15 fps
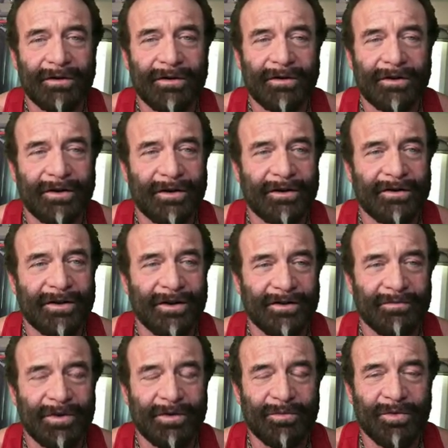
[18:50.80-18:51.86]
and
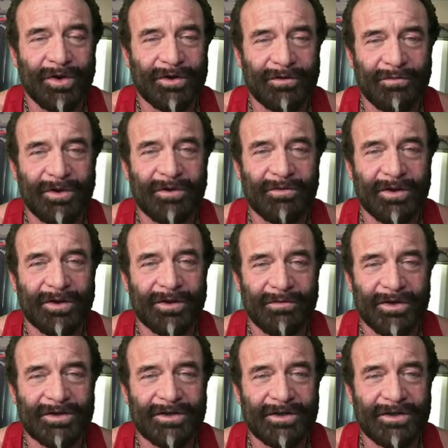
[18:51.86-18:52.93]
other men want to be with? I
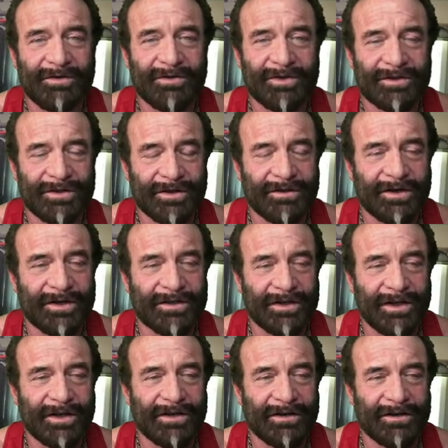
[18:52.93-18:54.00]
mean, she was serious
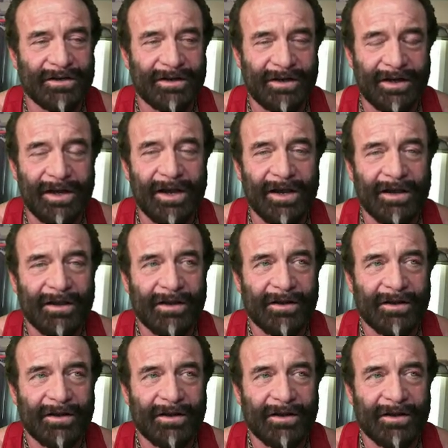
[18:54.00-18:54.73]
that yeah,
********
▶ [What you will do]:
An exact copy of the records above is needed, free of pictures.

▶ [Task solution]:
15 fps
[18:50.80-18:51.86]
and
[18:51.86-18:52.93]
other men want to be with? I
[18:52.93-18:54.00]
mean, she was serious
[18:54.00-18:54.73]
that yeah,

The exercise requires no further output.